Input for this task
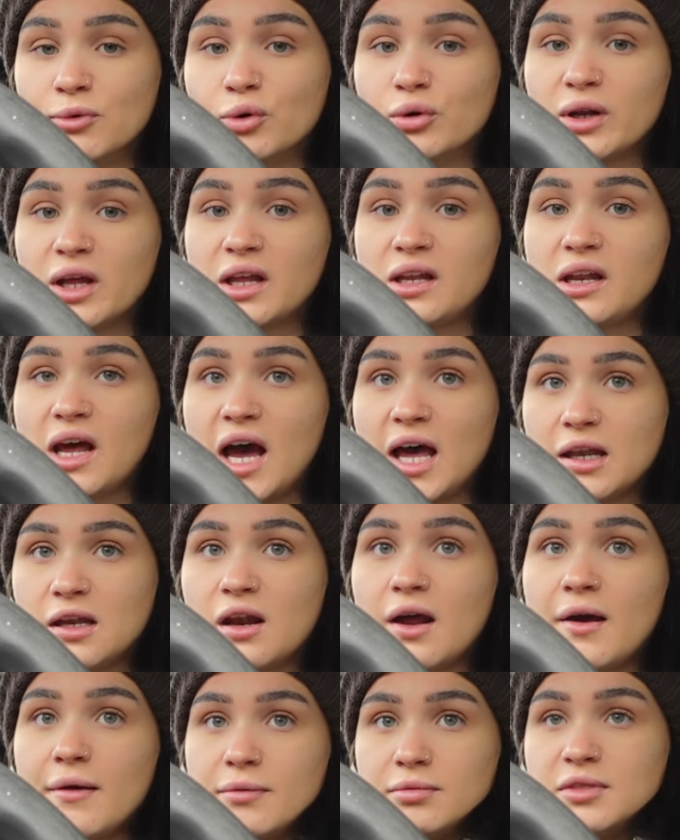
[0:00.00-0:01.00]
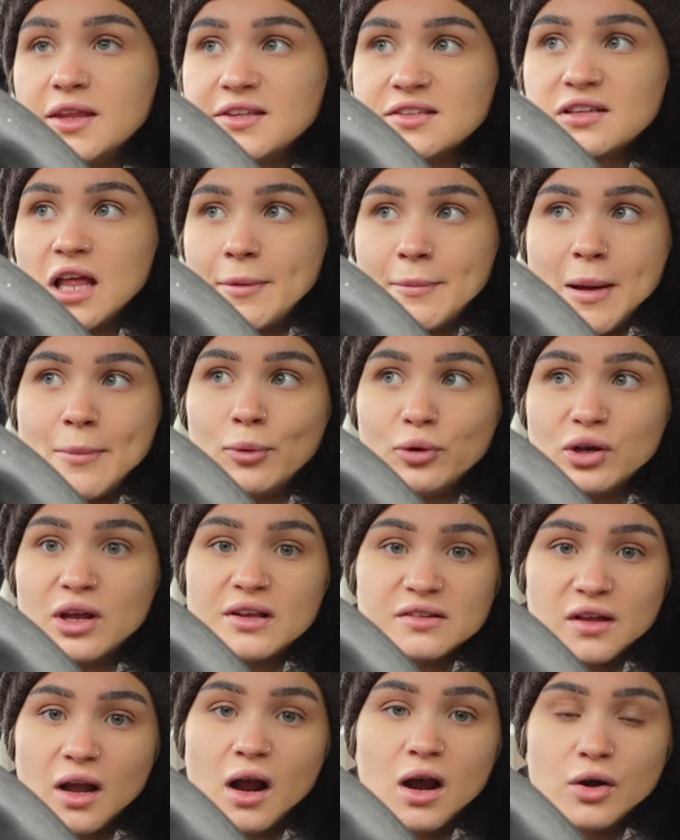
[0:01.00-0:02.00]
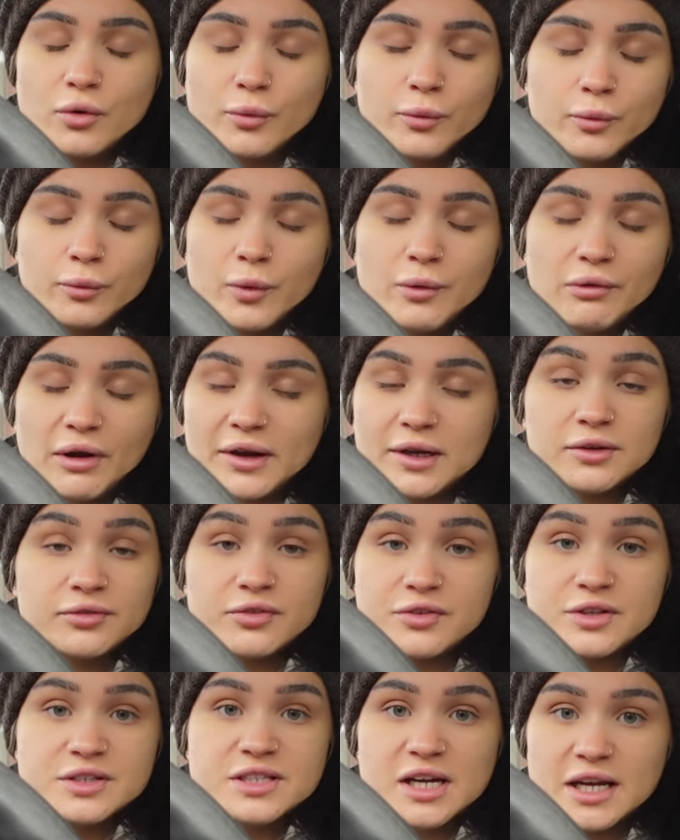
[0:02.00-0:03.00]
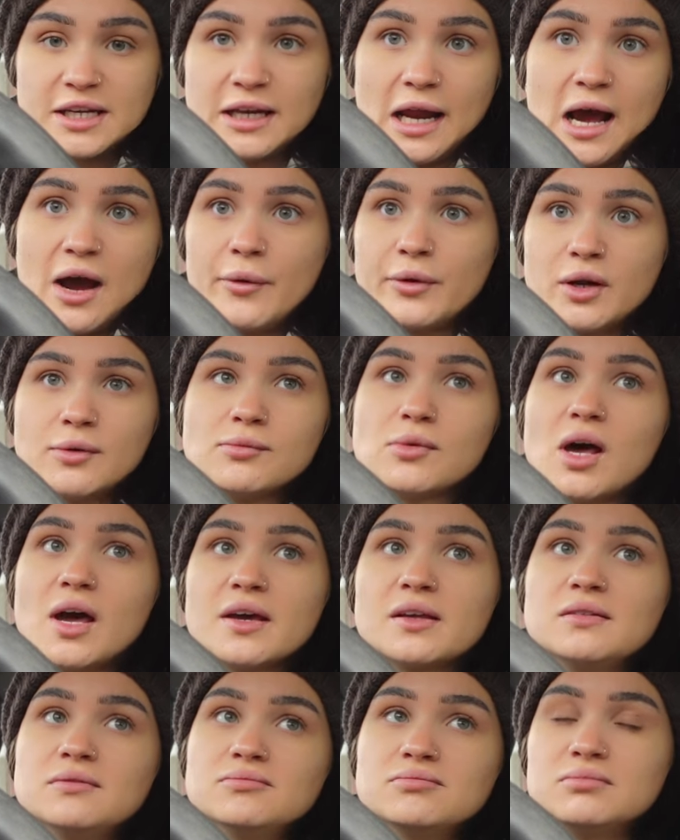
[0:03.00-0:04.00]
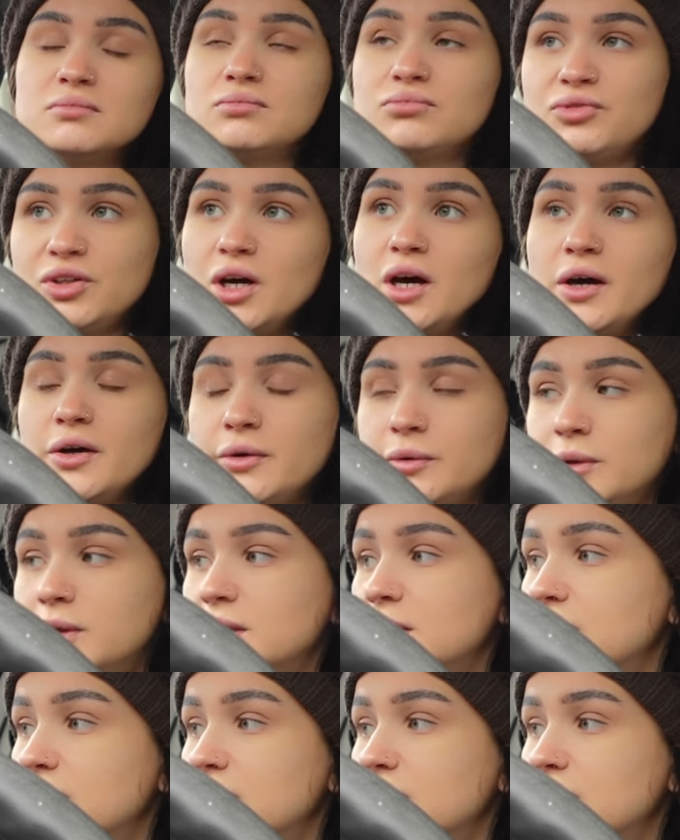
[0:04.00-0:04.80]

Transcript: and it's like my body is like, oh, we're ready for the day now, and I'm like, no.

Directions
Using the records above, output an exact copy without any pictures.

Result for this exercise
[0:00.00-0:01.00]
[0:01.00-0:02.00]
[0:02.00-0:03.00]
[0:03.00-0:04.00]
[0:04.00-0:04.80]

Transcript: and it's like my body is like, oh, we're ready for the day now, and I'm like, no.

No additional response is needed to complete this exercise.